- Born: 25 September 1959 Tirana, PR Albania
- Died: 20 August 2026 (aged 66) Tirana, Albania
- Occupations: Actress, television presenter
- Years active: 1976–1989

= Rezana Çeliku =

Albanian actress and television presenter (1959–2026)

Rezana Çeliku (25 September 1959 – 20 August 2026) was an Albanian actress and television presenter. She appeared in several Albanian feature films during the 1970s and 1980s and worked as an announcer and presenter for television programmes and festivals.

== Career ==

Çeliku began her career in television, working as an announcer and presenter of programmes and festivals. She later appeared in several Albanian film productions.

Her film roles included Vali in Zonja nga qyteti (1976), Shpresa in Ata ishin katër (1977), Teacher Zana in Shokë të një skuadre (1984), and Vera in Një djalë dhe një vajzë (1989).
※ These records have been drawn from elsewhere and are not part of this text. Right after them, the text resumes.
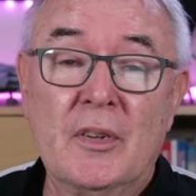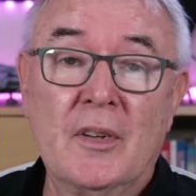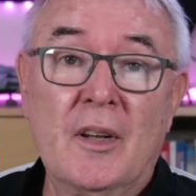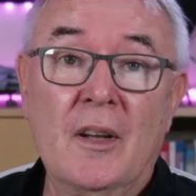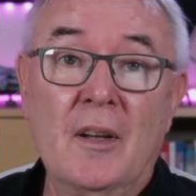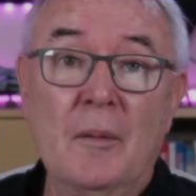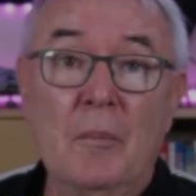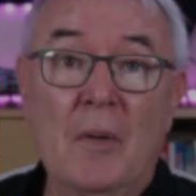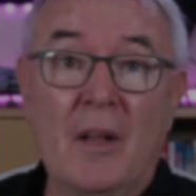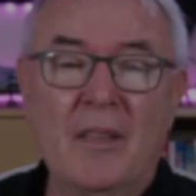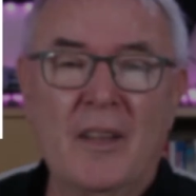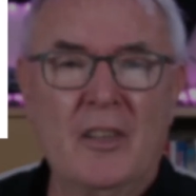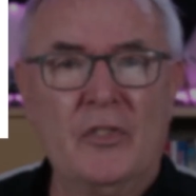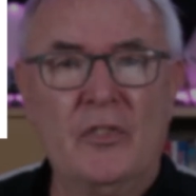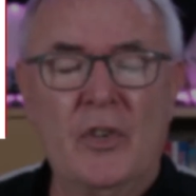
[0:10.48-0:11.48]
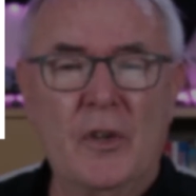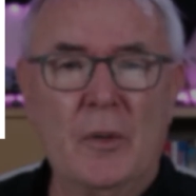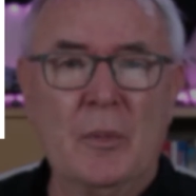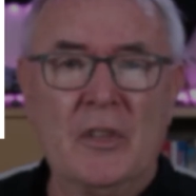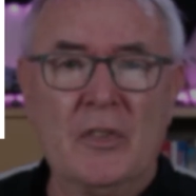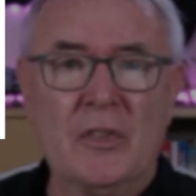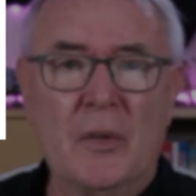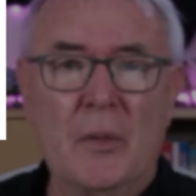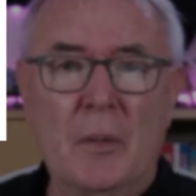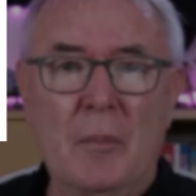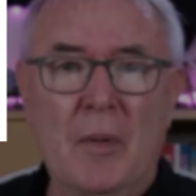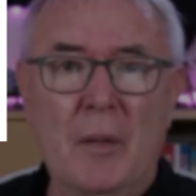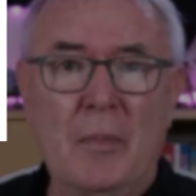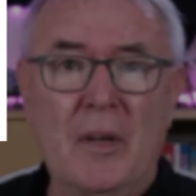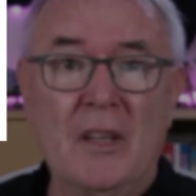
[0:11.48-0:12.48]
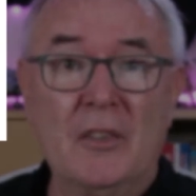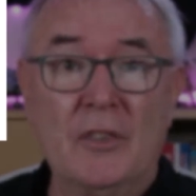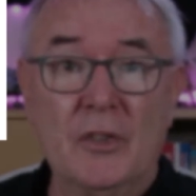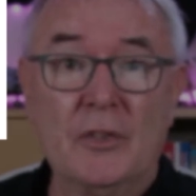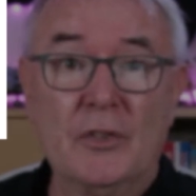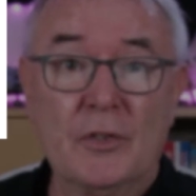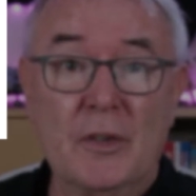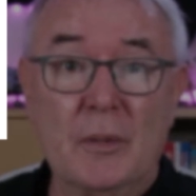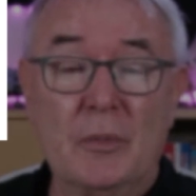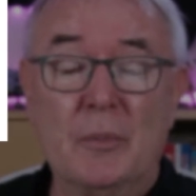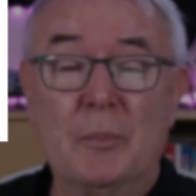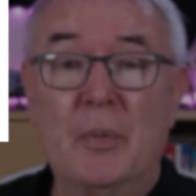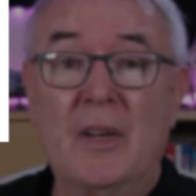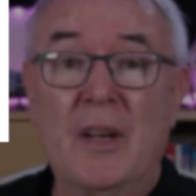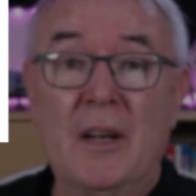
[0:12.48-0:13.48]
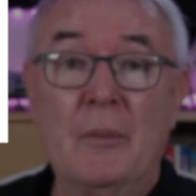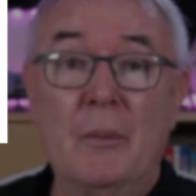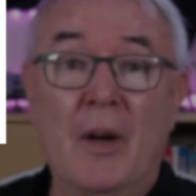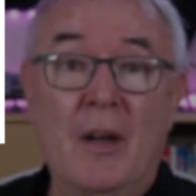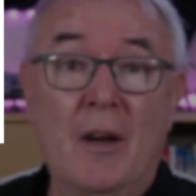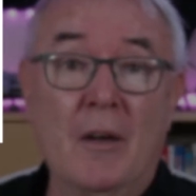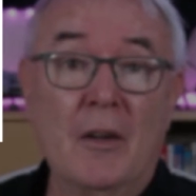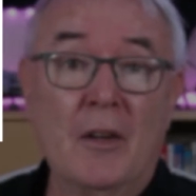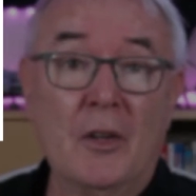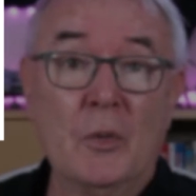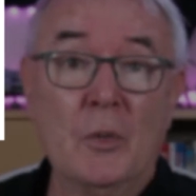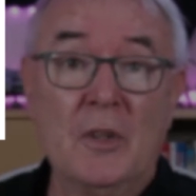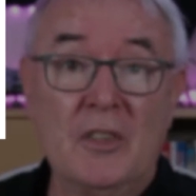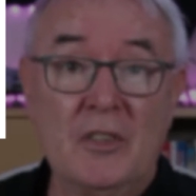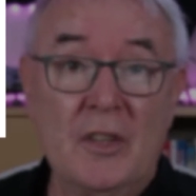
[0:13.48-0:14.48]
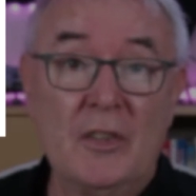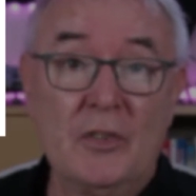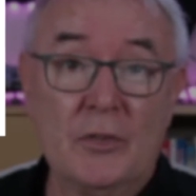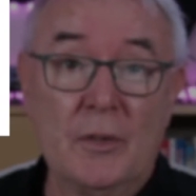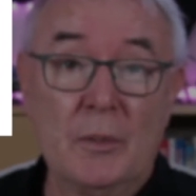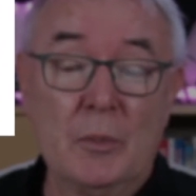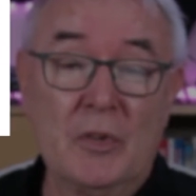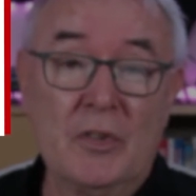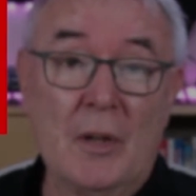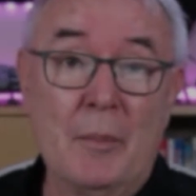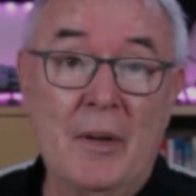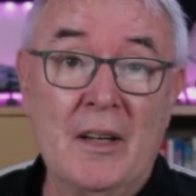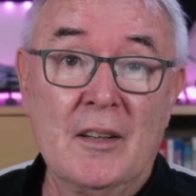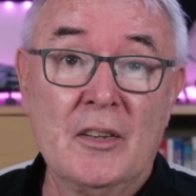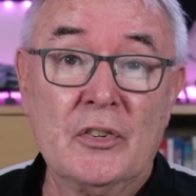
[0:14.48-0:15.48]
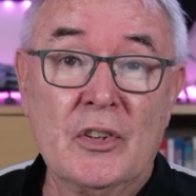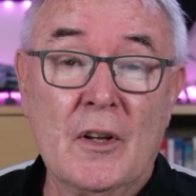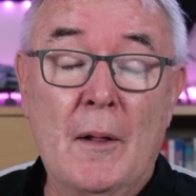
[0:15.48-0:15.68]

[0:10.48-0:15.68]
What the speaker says: I think it's German, so it might be Descript, but anyway, I'm going to call it Descript because I'm English.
After ending her work in cinema, Çeliku worked in other professional fields, including public administration. She studied economics and law and worked in the administration of the Tirana Municipality.

== Filmography ==

| Year | Title | Role |
|---|---|---|
| 1976 | Zonja nga qyteti | Vali |
| 1977 | Ata ishin katër | Shpresa |
| 1984 | Shokë të një skuadre | Teacher Zana |
| 1989 | Një djalë dhe një vajzë | Vera |

== Television ==

Çeliku worked as an announcer and presenter for programmes and festivals broadcast by Albanian Television.

== Death ==

Çeliku died in Tirana on 20 August 2026, at the age of 66.